I want to thank the Metropolitan Community Church of Las Vegas for warmly welcoming me into their sanctuary. Although the sermon on Chapter XIV. Wife #19: Off the Strip is inspired by one I heard there on December 18, 2005, the scene itself is fictitious and does not depict this actual church or anyone in its loving congregation.

A number of people generously shared their stories with me. Without them I could not have written this novel as it is: Flora Jessop, Carmen Thompson, Steve Tripp, Mickey Unger, Beverly White, Kevin, Jimmy, Peter, and Susan. Thank you all.

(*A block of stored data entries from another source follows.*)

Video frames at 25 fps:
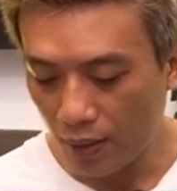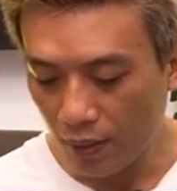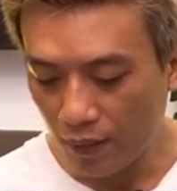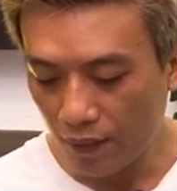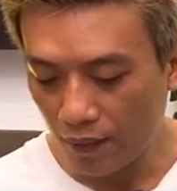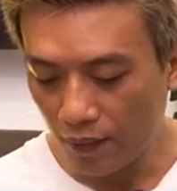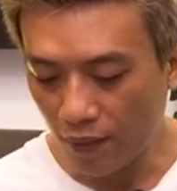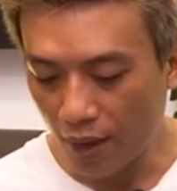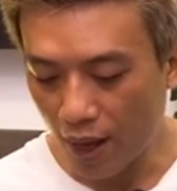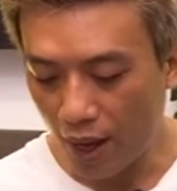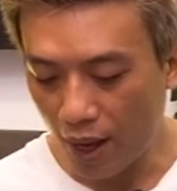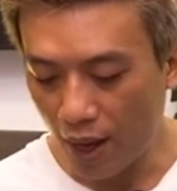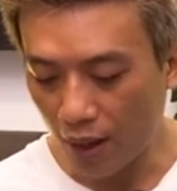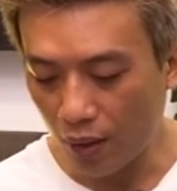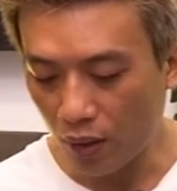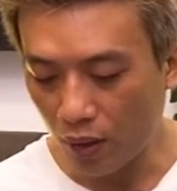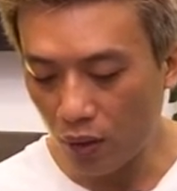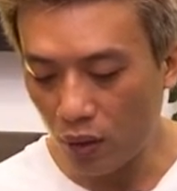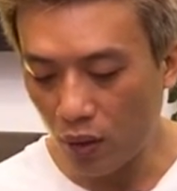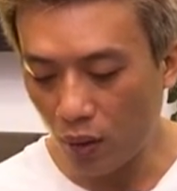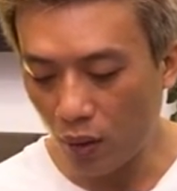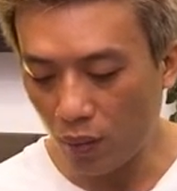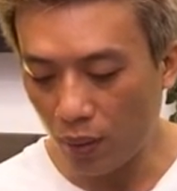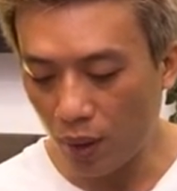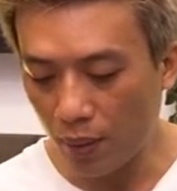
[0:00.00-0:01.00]
Và nói
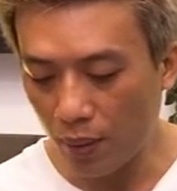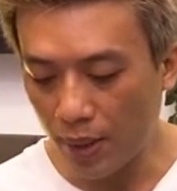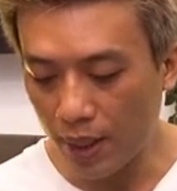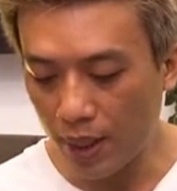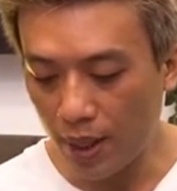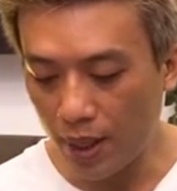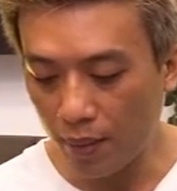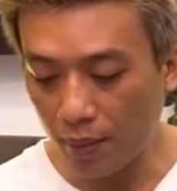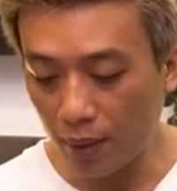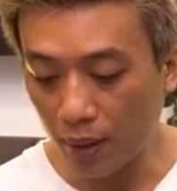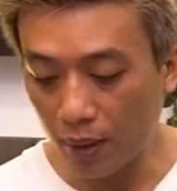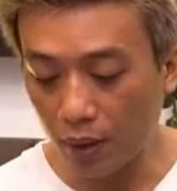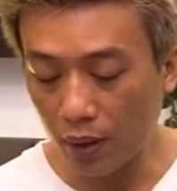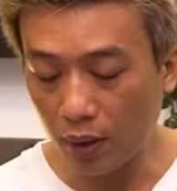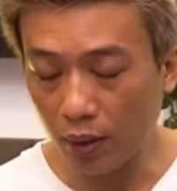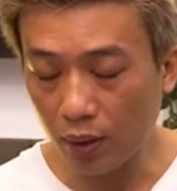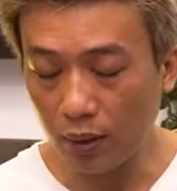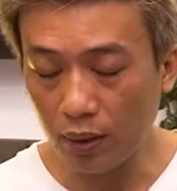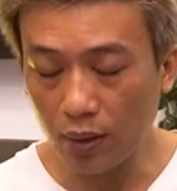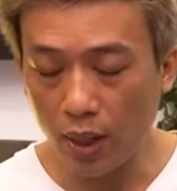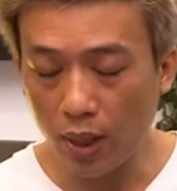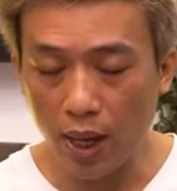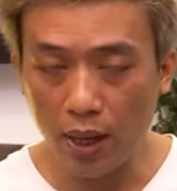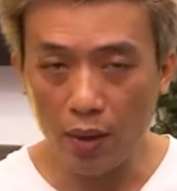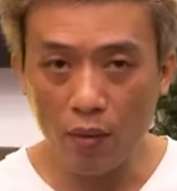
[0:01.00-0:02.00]
chung là bây giờ mình có
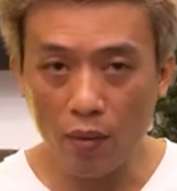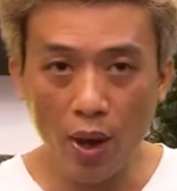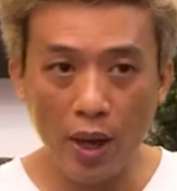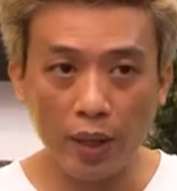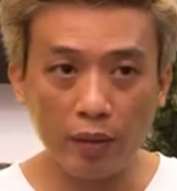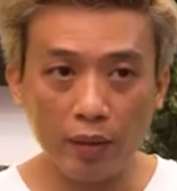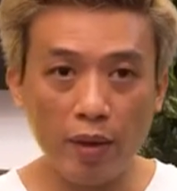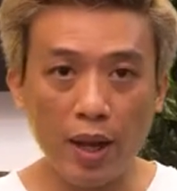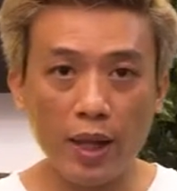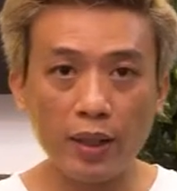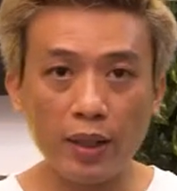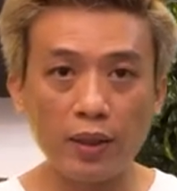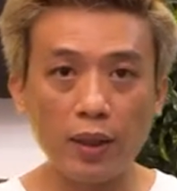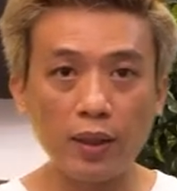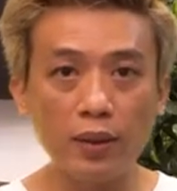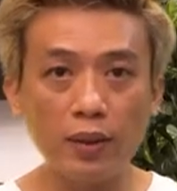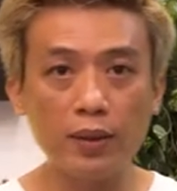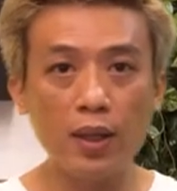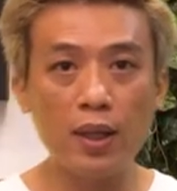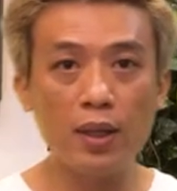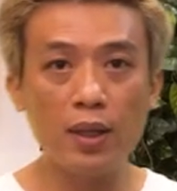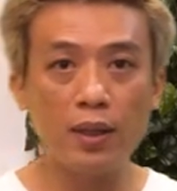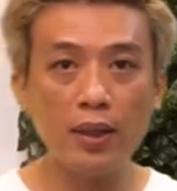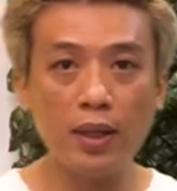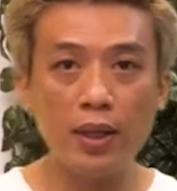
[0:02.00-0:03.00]
thể hoàn toàn tự
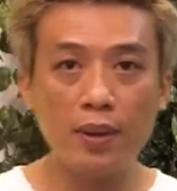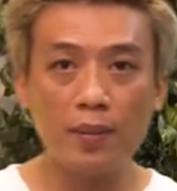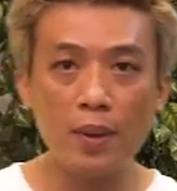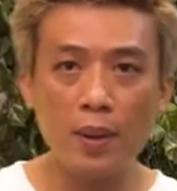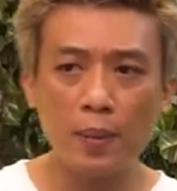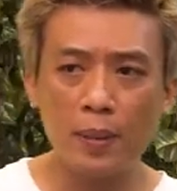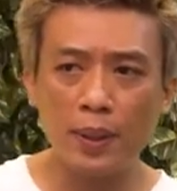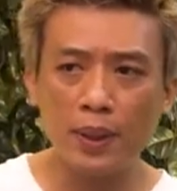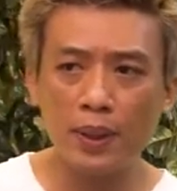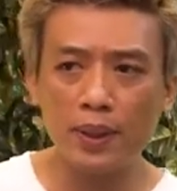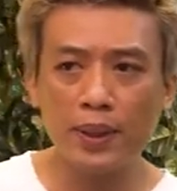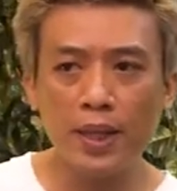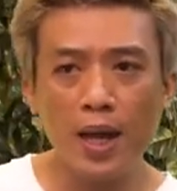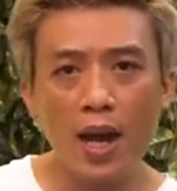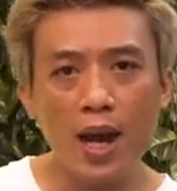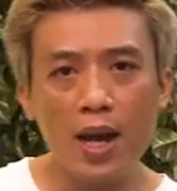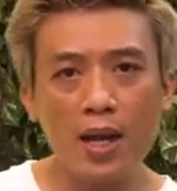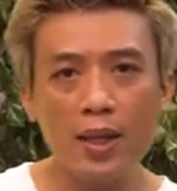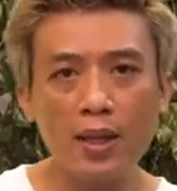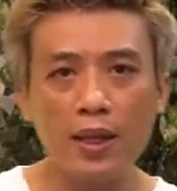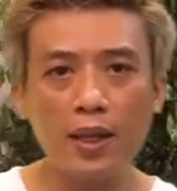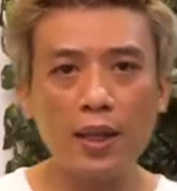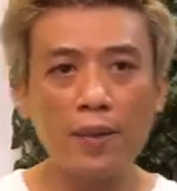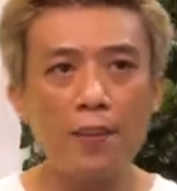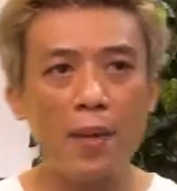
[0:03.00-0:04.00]
tin khi mà mình chơi
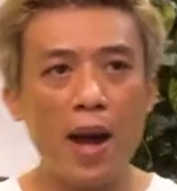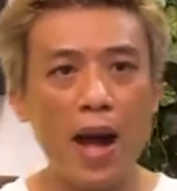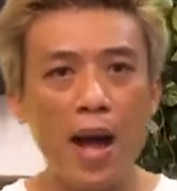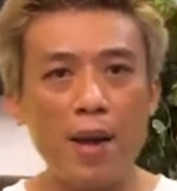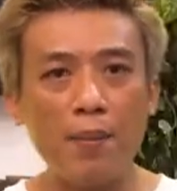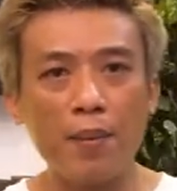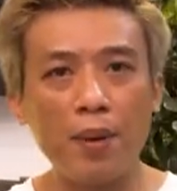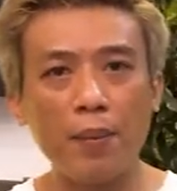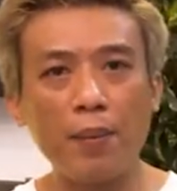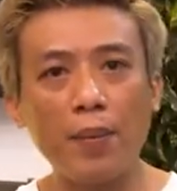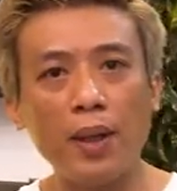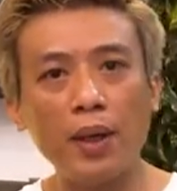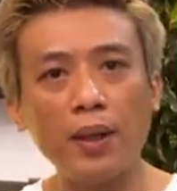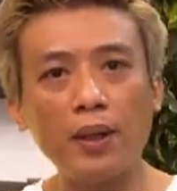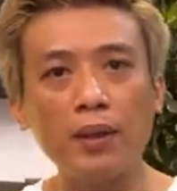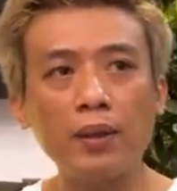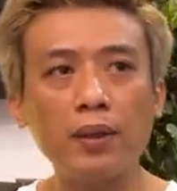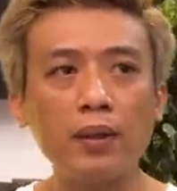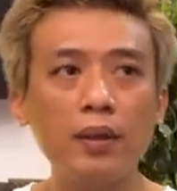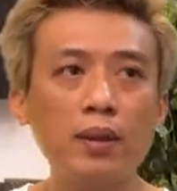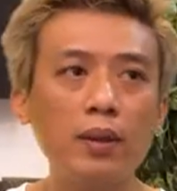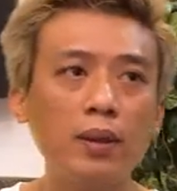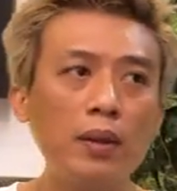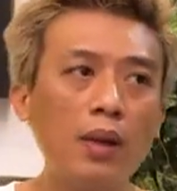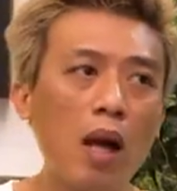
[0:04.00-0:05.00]
những cái bài mà mình
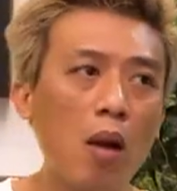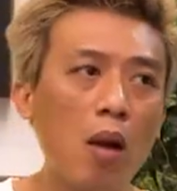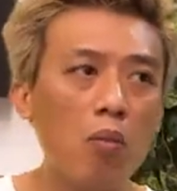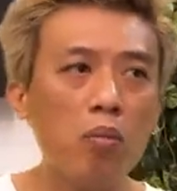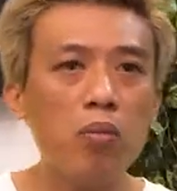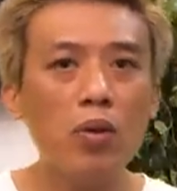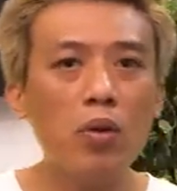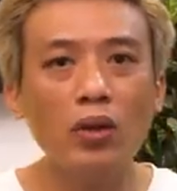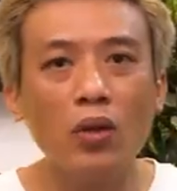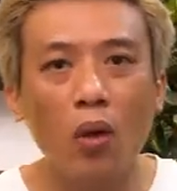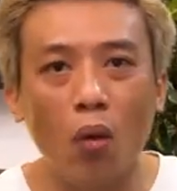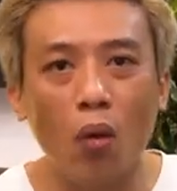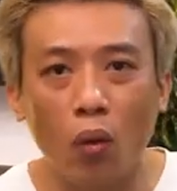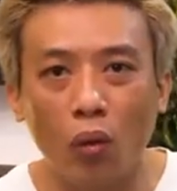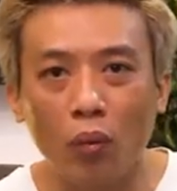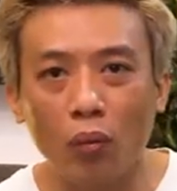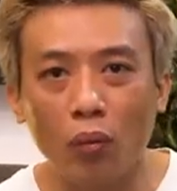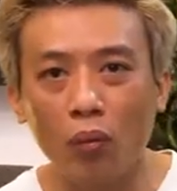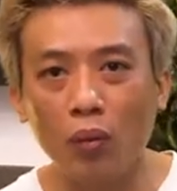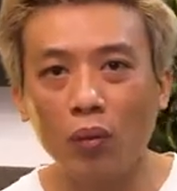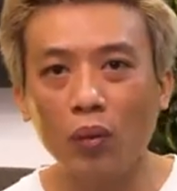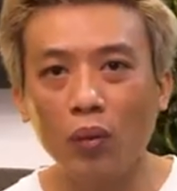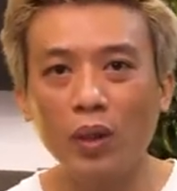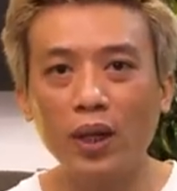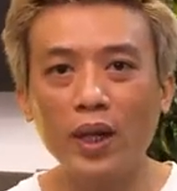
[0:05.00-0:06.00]
không có thuộc
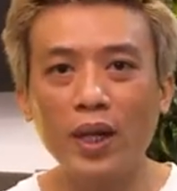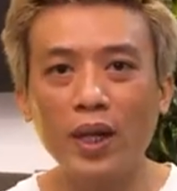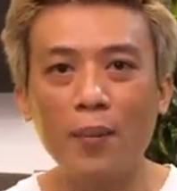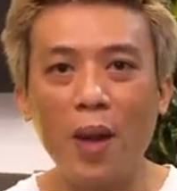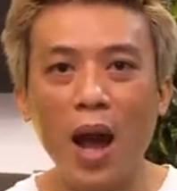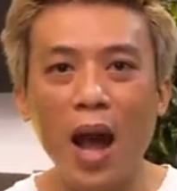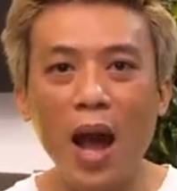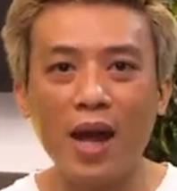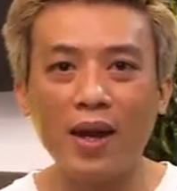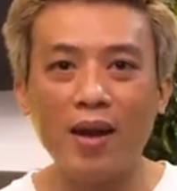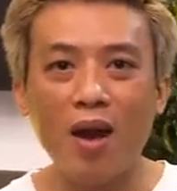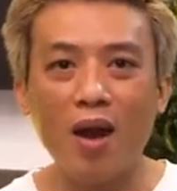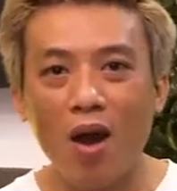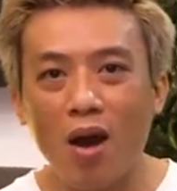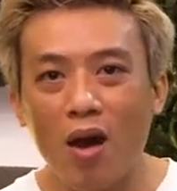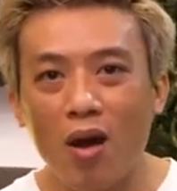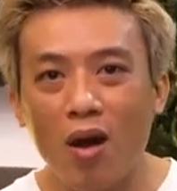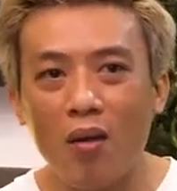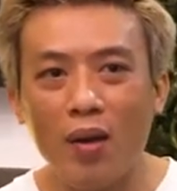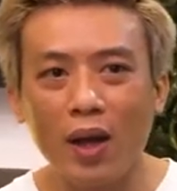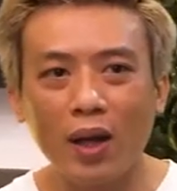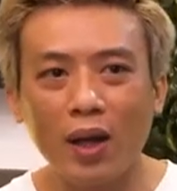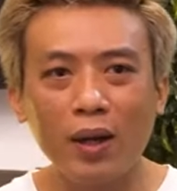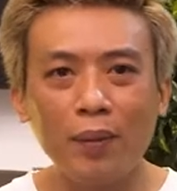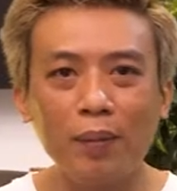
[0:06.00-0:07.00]
cái bài đó,
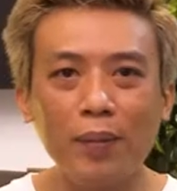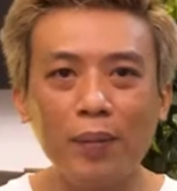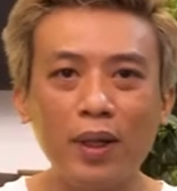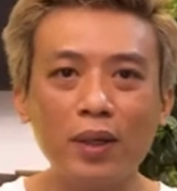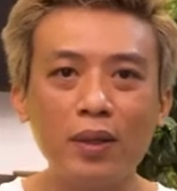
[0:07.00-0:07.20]
hoặc là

Kari Main of the Pioneer Memorial Museum read the book in manuscript, correcting a number of errors. Her sharp, knowing eye fixed the book in many ways. She was an ideal reader and these few words are not enough thanks for her efforts.

The supremely talented Catherine Hamilton drew the illustration on Chapter XI. Wife #19: The Con of the West; it is based on an original 1876 etching by Stanley Fox.

I’d like to thank the Danish Arts Council for their support while I was revising the novel; Peter and Gitte Rannes for their warm hospitality at the Danish Centre for Writers and Translators in Hald; and Nathaniel Rich and Martin Glaz Serup for a productive retreat.